Copy the data that follows exactly, and include none of its images.

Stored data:

====

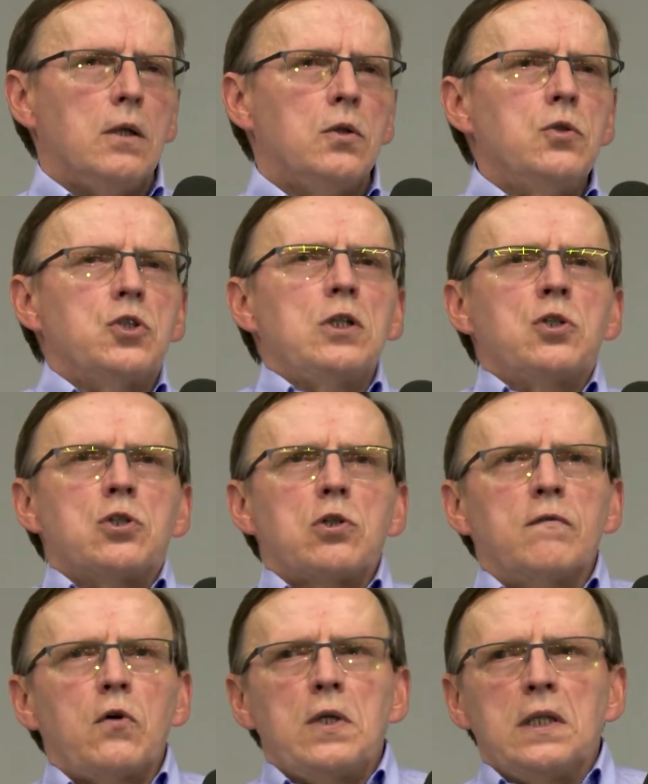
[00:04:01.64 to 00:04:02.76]
No i
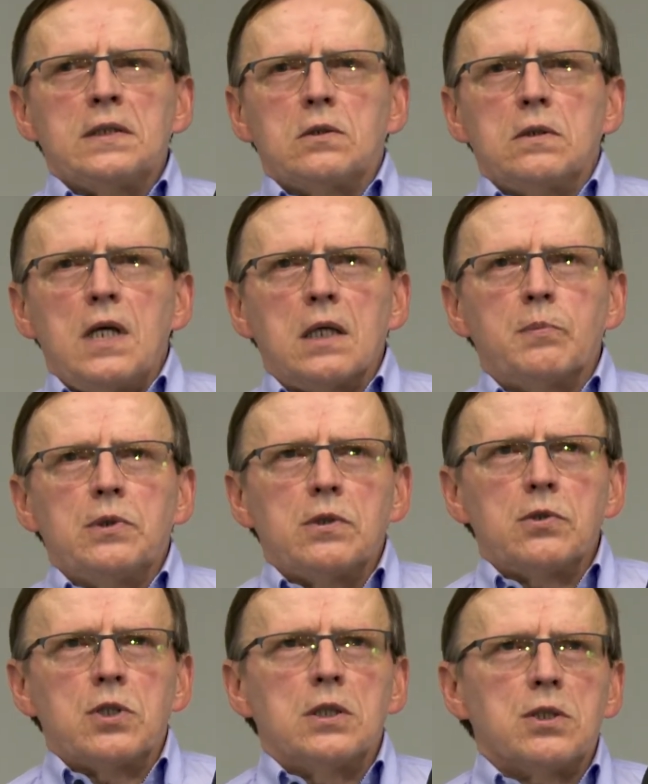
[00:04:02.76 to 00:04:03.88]
częściowo jest to jakby
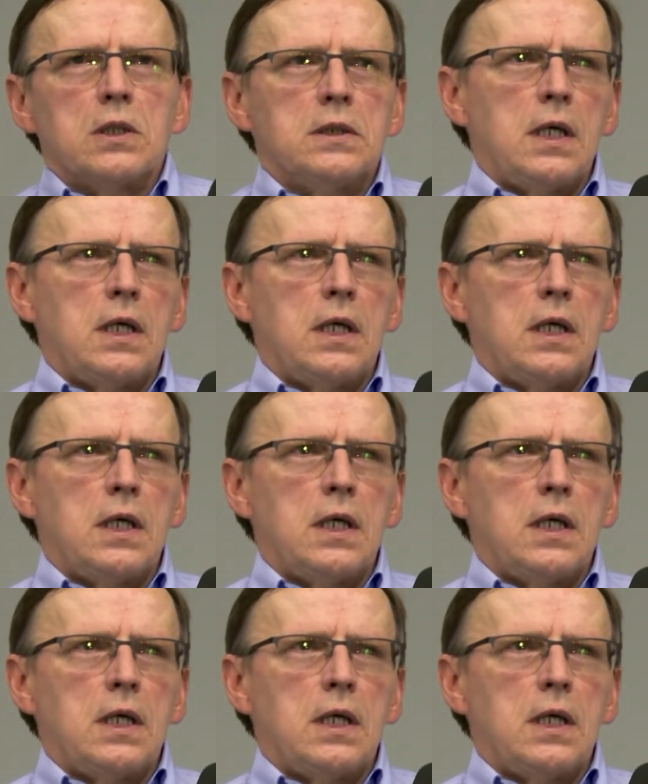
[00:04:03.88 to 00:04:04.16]
troszeczkę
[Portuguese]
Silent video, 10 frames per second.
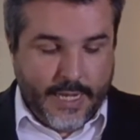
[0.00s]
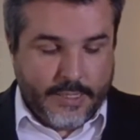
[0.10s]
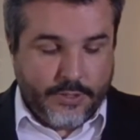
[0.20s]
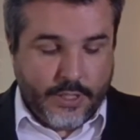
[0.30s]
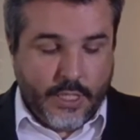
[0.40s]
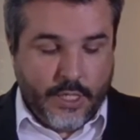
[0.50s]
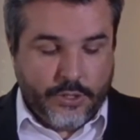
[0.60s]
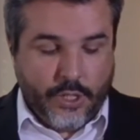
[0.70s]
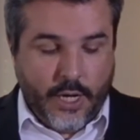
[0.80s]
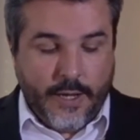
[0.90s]
Ela diz o
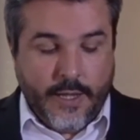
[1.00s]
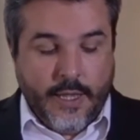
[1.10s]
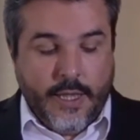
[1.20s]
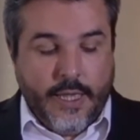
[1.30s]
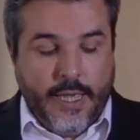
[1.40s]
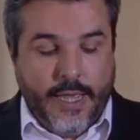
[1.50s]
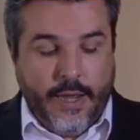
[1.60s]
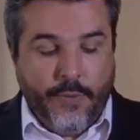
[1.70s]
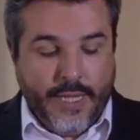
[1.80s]
seguinte, ó, é,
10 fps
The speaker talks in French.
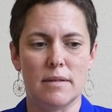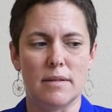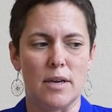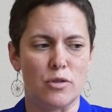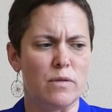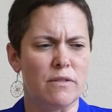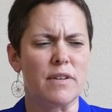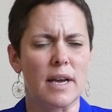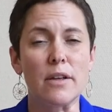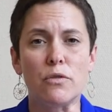dans une
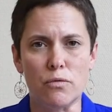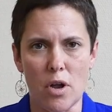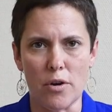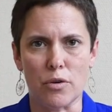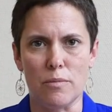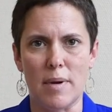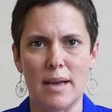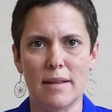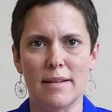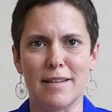vraie douleur
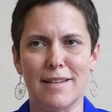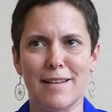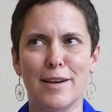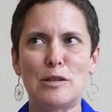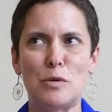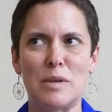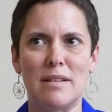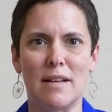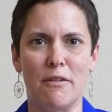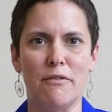humaine, quand on
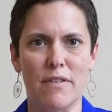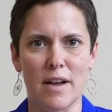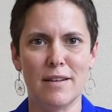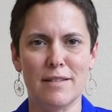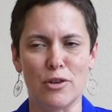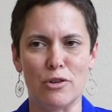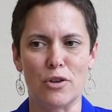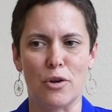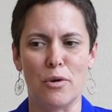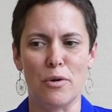est enfant,
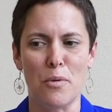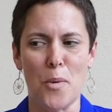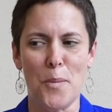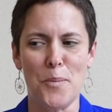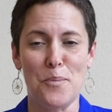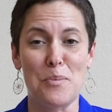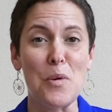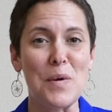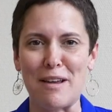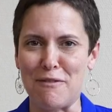notre
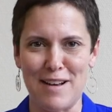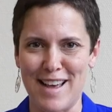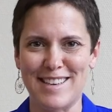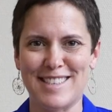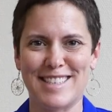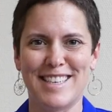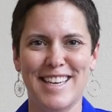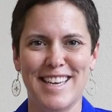beau réflexe,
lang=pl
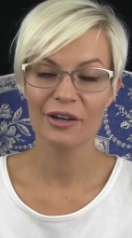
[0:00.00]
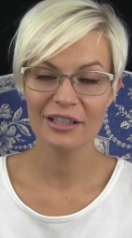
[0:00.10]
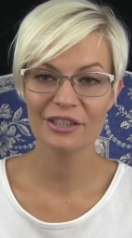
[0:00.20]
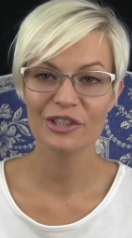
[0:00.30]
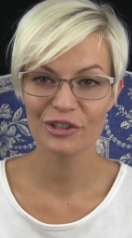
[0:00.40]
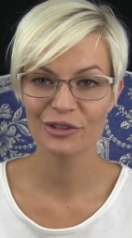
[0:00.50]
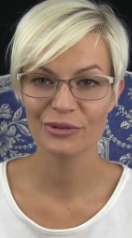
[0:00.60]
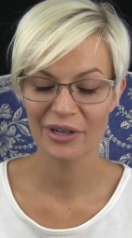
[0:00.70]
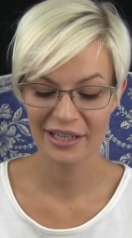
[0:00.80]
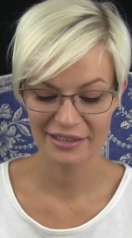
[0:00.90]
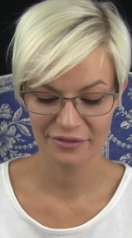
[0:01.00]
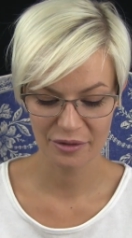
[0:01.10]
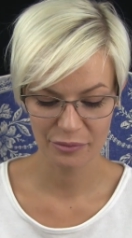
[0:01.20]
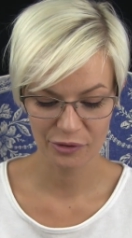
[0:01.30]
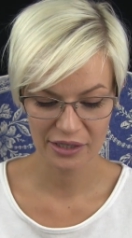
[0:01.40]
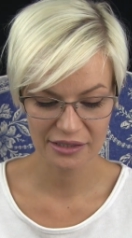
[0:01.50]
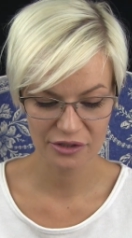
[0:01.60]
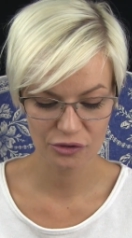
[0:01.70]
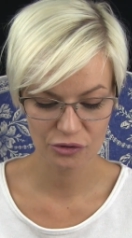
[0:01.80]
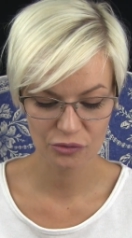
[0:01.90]
Kolejne rzeczy, które chcę Wam
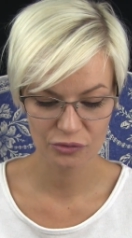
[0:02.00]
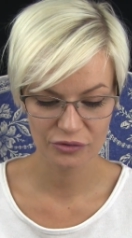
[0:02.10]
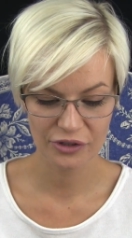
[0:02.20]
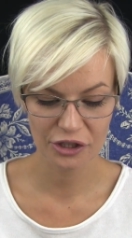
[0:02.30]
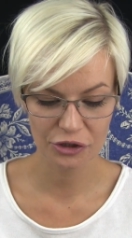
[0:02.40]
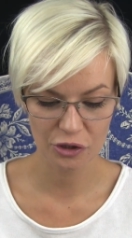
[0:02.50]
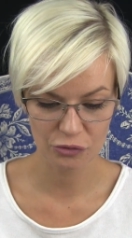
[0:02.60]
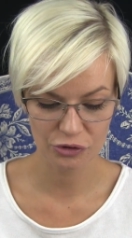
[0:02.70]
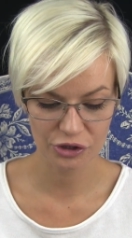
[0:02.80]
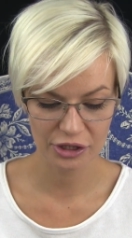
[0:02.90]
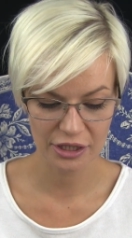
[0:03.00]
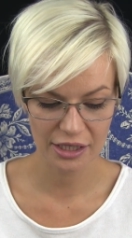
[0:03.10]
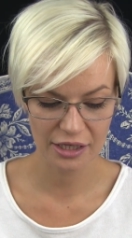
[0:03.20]
pokazać, to są dwie książki.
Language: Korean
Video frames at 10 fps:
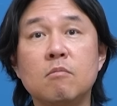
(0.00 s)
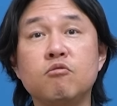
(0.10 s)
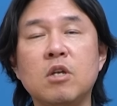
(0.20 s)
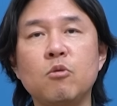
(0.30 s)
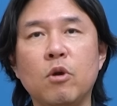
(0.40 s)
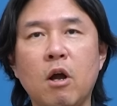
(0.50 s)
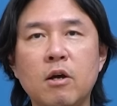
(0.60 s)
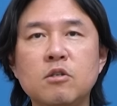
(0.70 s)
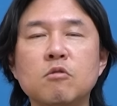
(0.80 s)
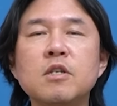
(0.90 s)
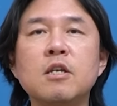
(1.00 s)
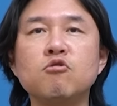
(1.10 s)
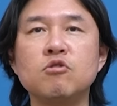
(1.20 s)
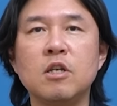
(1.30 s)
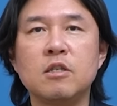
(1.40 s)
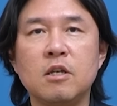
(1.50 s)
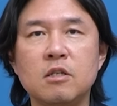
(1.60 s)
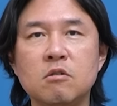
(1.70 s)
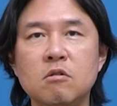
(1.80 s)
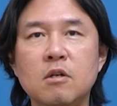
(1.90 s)
부산 외곽의 정책이주지에
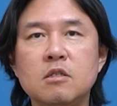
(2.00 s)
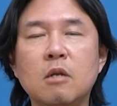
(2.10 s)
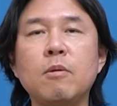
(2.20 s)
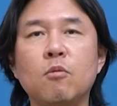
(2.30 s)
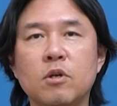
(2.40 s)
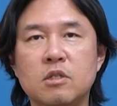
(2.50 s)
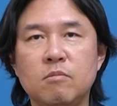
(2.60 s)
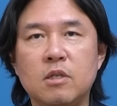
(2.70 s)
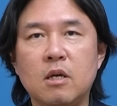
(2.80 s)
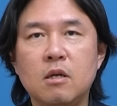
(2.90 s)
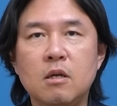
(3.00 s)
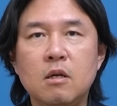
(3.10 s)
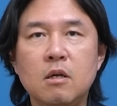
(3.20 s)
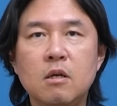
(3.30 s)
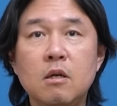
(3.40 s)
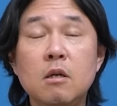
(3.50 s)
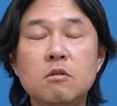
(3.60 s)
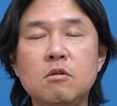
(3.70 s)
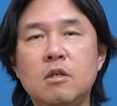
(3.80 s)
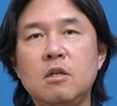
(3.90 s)
대해서 살펴보겠습니다.
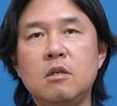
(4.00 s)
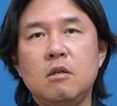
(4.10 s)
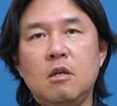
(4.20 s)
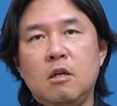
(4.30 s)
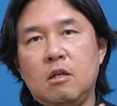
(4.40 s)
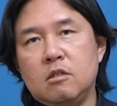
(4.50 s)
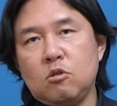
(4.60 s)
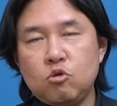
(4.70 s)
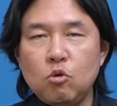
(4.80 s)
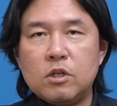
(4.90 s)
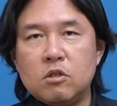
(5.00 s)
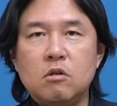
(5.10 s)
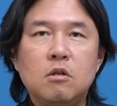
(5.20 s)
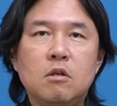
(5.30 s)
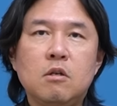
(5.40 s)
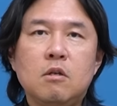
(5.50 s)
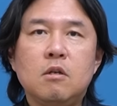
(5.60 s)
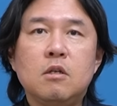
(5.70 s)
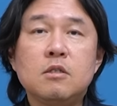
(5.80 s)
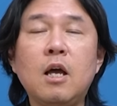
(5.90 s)
특히 서쪽이죠.
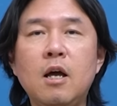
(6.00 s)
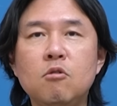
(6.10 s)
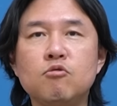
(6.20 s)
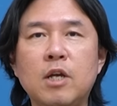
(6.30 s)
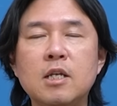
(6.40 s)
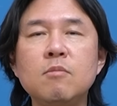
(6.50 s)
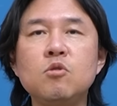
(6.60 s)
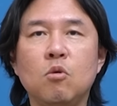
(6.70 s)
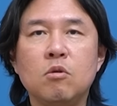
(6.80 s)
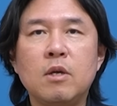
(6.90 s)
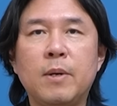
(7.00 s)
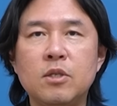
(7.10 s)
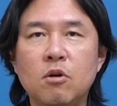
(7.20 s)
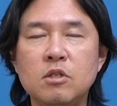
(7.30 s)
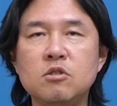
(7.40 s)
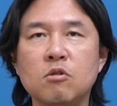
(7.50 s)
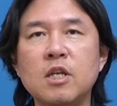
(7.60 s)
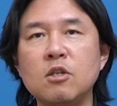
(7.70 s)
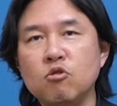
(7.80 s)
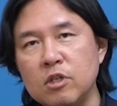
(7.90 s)
사하구 장림동에 만들어진
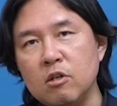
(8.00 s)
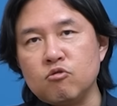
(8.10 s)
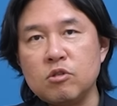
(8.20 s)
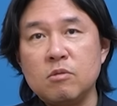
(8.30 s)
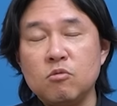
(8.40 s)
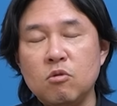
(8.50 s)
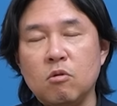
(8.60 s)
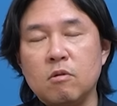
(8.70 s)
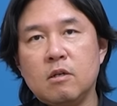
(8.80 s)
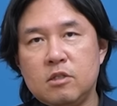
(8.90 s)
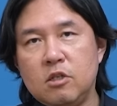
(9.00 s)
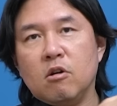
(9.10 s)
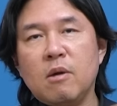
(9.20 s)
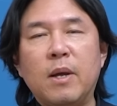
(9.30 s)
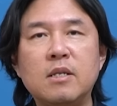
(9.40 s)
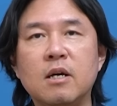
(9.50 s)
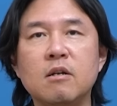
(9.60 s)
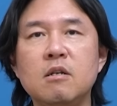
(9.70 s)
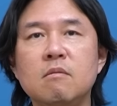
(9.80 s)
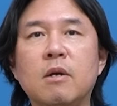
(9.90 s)
정책이주지를 중심으로 그 지역의
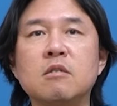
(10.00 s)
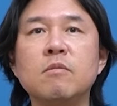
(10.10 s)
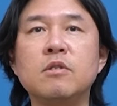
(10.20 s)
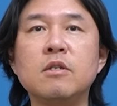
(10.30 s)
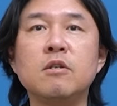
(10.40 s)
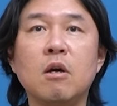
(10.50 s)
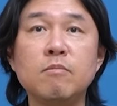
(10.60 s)
맥락을 말씀을 드리려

====

_Solution:_
[00:04:01.64 to 00:04:02.76]
No i
[00:04:02.76 to 00:04:03.88]
częściowo jest to jakby
[00:04:03.88 to 00:04:04.16]
troszeczkę
[Portuguese]
Silent video, 10 frames per second.
[0.00s]
[0.10s]
[0.20s]
[0.30s]
[0.40s]
[0.50s]
[0.60s]
[0.70s]
[0.80s]
[0.90s]
Ela diz o
[1.00s]
[1.10s]
[1.20s]
[1.30s]
[1.40s]
[1.50s]
[1.60s]
[1.70s]
[1.80s]
seguinte, ó, é,
10 fps
The speaker talks in French.
dans une
vraie douleur
humaine, quand on
est enfant,
notre
beau réflexe,
lang=pl
[0:00.00]
[0:00.10]
[0:00.20]
[0:00.30]
[0:00.40]
[0:00.50]
[0:00.60]
[0:00.70]
[0:00.80]
[0:00.90]
[0:01.00]
[0:01.10]
[0:01.20]
[0:01.30]
[0:01.40]
[0:01.50]
[0:01.60]
[0:01.70]
[0:01.80]
[0:01.90]
Kolejne rzeczy, które chcę Wam
[0:02.00]
[0:02.10]
[0:02.20]
[0:02.30]
[0:02.40]
[0:02.50]
[0:02.60]
[0:02.70]
[0:02.80]
[0:02.90]
[0:03.00]
[0:03.10]
[0:03.20]
pokazać, to są dwie książki.
Language: Korean
Video frames at 10 fps:
(0.00 s)
(0.10 s)
(0.20 s)
(0.30 s)
(0.40 s)
(0.50 s)
(0.60 s)
(0.70 s)
(0.80 s)
(0.90 s)
(1.00 s)
(1.10 s)
(1.20 s)
(1.30 s)
(1.40 s)
(1.50 s)
(1.60 s)
(1.70 s)
(1.80 s)
(1.90 s)
부산 외곽의 정책이주지에
(2.00 s)
(2.10 s)
(2.20 s)
(2.30 s)
(2.40 s)
(2.50 s)
(2.60 s)
(2.70 s)
(2.80 s)
(2.90 s)
(3.00 s)
(3.10 s)
(3.20 s)
(3.30 s)
(3.40 s)
(3.50 s)
(3.60 s)
(3.70 s)
(3.80 s)
(3.90 s)
대해서 살펴보겠습니다.
(4.00 s)
(4.10 s)
(4.20 s)
(4.30 s)
(4.40 s)
(4.50 s)
(4.60 s)
(4.70 s)
(4.80 s)
(4.90 s)
(5.00 s)
(5.10 s)
(5.20 s)
(5.30 s)
(5.40 s)
(5.50 s)
(5.60 s)
(5.70 s)
(5.80 s)
(5.90 s)
특히 서쪽이죠.
(6.00 s)
(6.10 s)
(6.20 s)
(6.30 s)
(6.40 s)
(6.50 s)
(6.60 s)
(6.70 s)
(6.80 s)
(6.90 s)
(7.00 s)
(7.10 s)
(7.20 s)
(7.30 s)
(7.40 s)
(7.50 s)
(7.60 s)
(7.70 s)
(7.80 s)
(7.90 s)
사하구 장림동에 만들어진
(8.00 s)
(8.10 s)
(8.20 s)
(8.30 s)
(8.40 s)
(8.50 s)
(8.60 s)
(8.70 s)
(8.80 s)
(8.90 s)
(9.00 s)
(9.10 s)
(9.20 s)
(9.30 s)
(9.40 s)
(9.50 s)
(9.60 s)
(9.70 s)
(9.80 s)
(9.90 s)
정책이주지를 중심으로 그 지역의
(10.00 s)
(10.10 s)
(10.20 s)
(10.30 s)
(10.40 s)
(10.50 s)
(10.60 s)
맥락을 말씀을 드리려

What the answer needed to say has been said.